3,5 / 5
Grâce à Amour,
Michael Haneke a remporté une deuxième Palme d'or au dernier festival
de Cannes, 3 ans seulement après sa première pour Le
Ruban blanc. Ces deux
récompenses à Cannes semblent relever d'un état de grâce
festivalier pour le cinéaste qui n'est pas sans précédent, puisque
Francis Ford Coppolla dans les années 70 et Bille August ans les
années 80 et 90 avaient eux aussi été deux fois palmés à
quelques années d'écart. Dans le cas de Haneke, cette double
reconnaissance peut être justifiée par les choix esthétiques et
narratifs bien différents du Ruban blanc et
d'Amour :
sophistication du noir et blanc et chronique d'époque pour le
premier, sobriété et huis clos intimiste pour le second.
Le
principe d'enfermement progressif à l'œuvre tout au long d' Amour
est annoncé dès son plan séquence introductif : des policiers
défoncent la porte d'entrée d'un appartement et après avoir
pénétré dans une salle scellée découvrent le cadavre d'une femme
alitée (Emmanuelle Riva). Le plan suivant nous ramène en arrière
alors que la femme, accompagnée de son mari (Jean-Louis Trintignant)

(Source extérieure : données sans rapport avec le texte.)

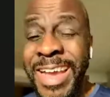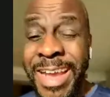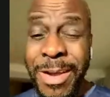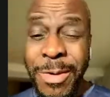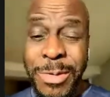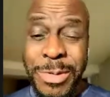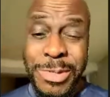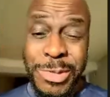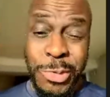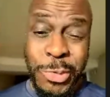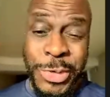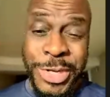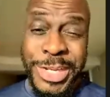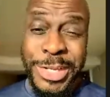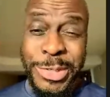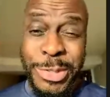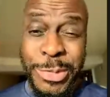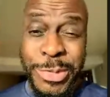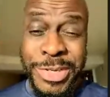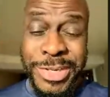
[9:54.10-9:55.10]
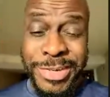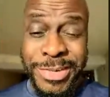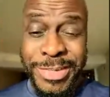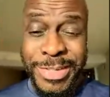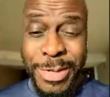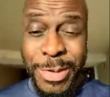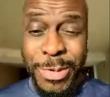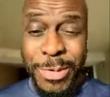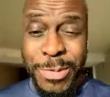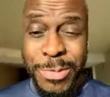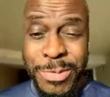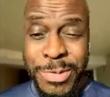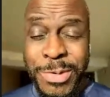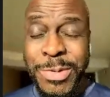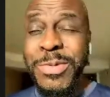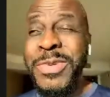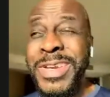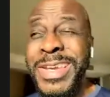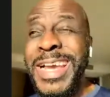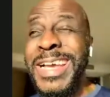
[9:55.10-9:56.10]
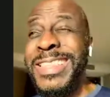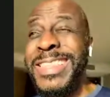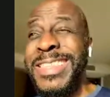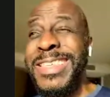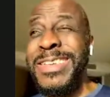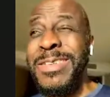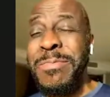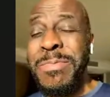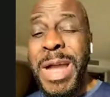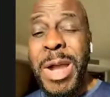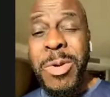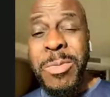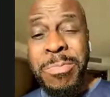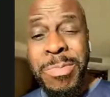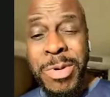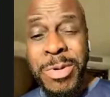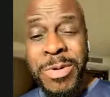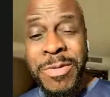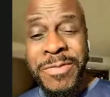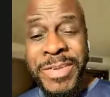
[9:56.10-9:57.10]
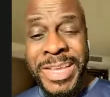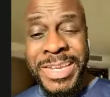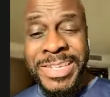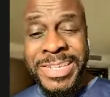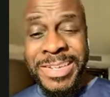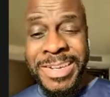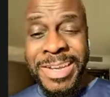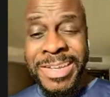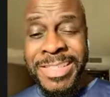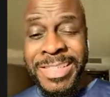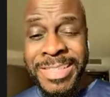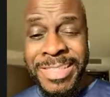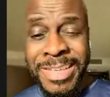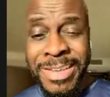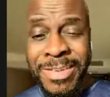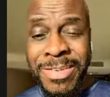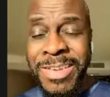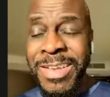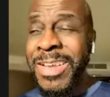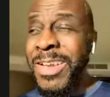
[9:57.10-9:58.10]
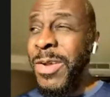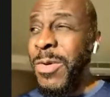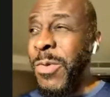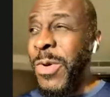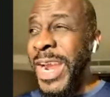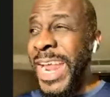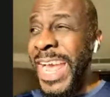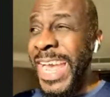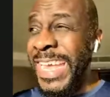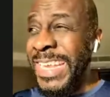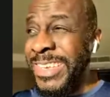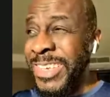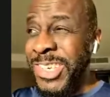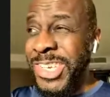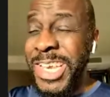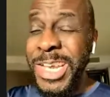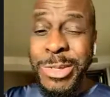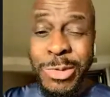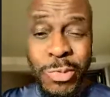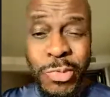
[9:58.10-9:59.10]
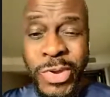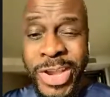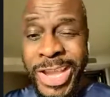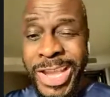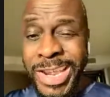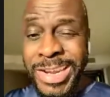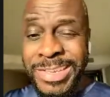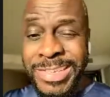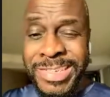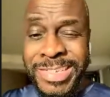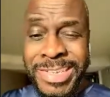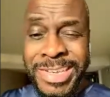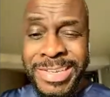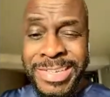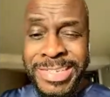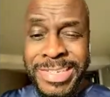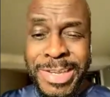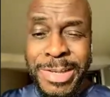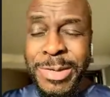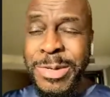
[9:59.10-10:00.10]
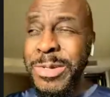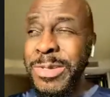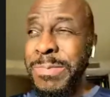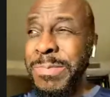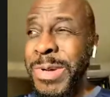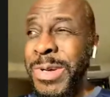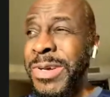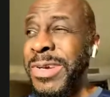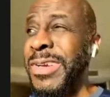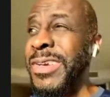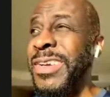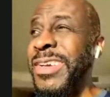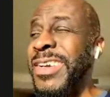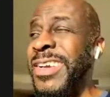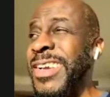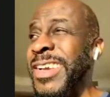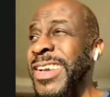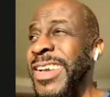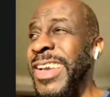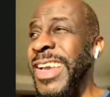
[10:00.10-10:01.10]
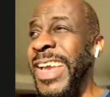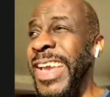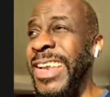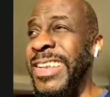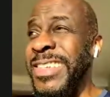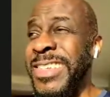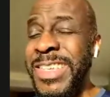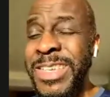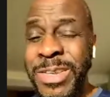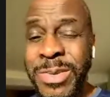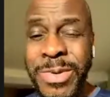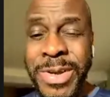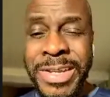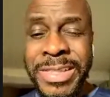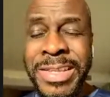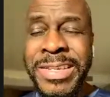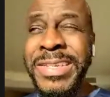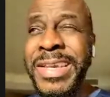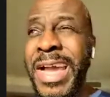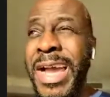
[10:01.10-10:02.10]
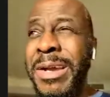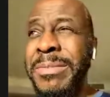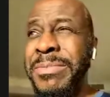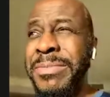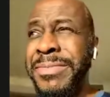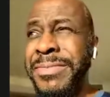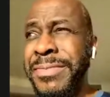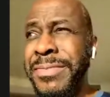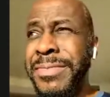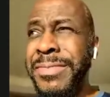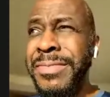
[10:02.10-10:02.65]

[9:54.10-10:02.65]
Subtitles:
I was 22 years old, knew nothing about motivation other than what I had just read in Zig Ziglar's book, See You at the Top,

attend le début d'un concert. Perdu dans une foule filmée en plan
d'ensemble, le couple d'octogénaires ne nous est pas immédiatement
présenté dans son intimité, mais l'îlot qu'ils forment à deux
est le prélude à leur détachement du monde alentours. Une fois de
retour dans leur appartement, Anne et Georges ne le quitteront plus :
le lendemain matin, Anne a soudainement une absence et après un
séjour à l'hôpital fait promettre à son mari de ne plus la
laisser partir. Le décor foyer du couple prend bientôt des allures
de chambre funéraire dans une série de plans de nuit où ne restent
que le vide et le silence.
La lente trajectoire
vers la mort décrite par Amour
demandait de trouver le ton juste. Fidèle à l'esthétique qui
caractérise l'ensemble de son œuvre (de Funny Games
à La pianiste et
Caché), Haneke refuse
la facilité du pathos mélodramatique et opte pour une mise en scène
distanciée et minimaliste : ce choix, d'abord idéal, s'avère au
final malheureusement à double tranchant.
La
description du quotidien d'un couple vieillissant bousculé par la
maladie est exemplaire de délicatesse dans la première heure du
film. La double présence physique de Trintignant et Riva suffit à
elle seule à créer l'émotion. Les gestes qu'ont les deux acteurs
l'un envers l'autre disent une tendresse et une douceur touchantes,
notamment lors de de deux scènes où Georges soulève le corps
d'Anne paralysée : leurs deux corps enlacés semblent alors pris
dans une danse lente qui dit de la plus belle façon l'amour entre
eux. Le récit par Georges d'un enterrement ou le parcours d'un album
de photos par Anne touchent de la même façon, par la retenue
poignante avec laquelle elles préparent l'arrivée d'une mort
inéluctable.
Mais
alors que le personnage d'Emmanuelle Riva devient de plus en plus
diminué, jusqu'à ne plus pouvoir s'exprimer que par des cris de
douleur, le spectateur enfermé dans l'appartement est obligé de
partager le calvaire interminable vécu par le couple. Haneke a
certes le courage de traiter sans détour de la douleur qui peut
précéder la mort et du supplice de voir souffrir l'être aimé.
Mais le spectacle de ces moments difficiles qui confinent parfois à
la cruauté (comme une gifle donnée par désespoir) devient pénible
pour le spectateur, d'autant plus que la mise en scène austère du
réalisateur n'offre aucune échappatoire. Certes Amour
offre toujours son lot de scènes réussies, au premier rang
desquelles la scène de la mort d'Anne qui passe admirablement de
l'apaisement à la violence. Mais le métrage peine à retrouver dans
ce deuxième temps l'émotion qui faisait le prix de ses débuts.
Amour
est donc un film fort mais laisse une impression mitigée, la mise en
scène distanciée de Haneke posant finalement problème. Le métrage
n'est pas non plus exempt de longueurs : l'irruption d'une scène de
rêve n'est pas vraiment convaincante, les multiples visites
d'Isabelle Huppert au bord de la caricature sont un peu redondantes.
Restent les prestations extraordinaires de Trintignant et Riva qui à
eux seuls méritent le déplacement ; Moretti a vu juste en leur
demandant de monter sur scène avec Haneke pour leur remettre la
palme d'or.
En bref : à voir absolument pour son couple d'acteurs, mais un film éprouvant.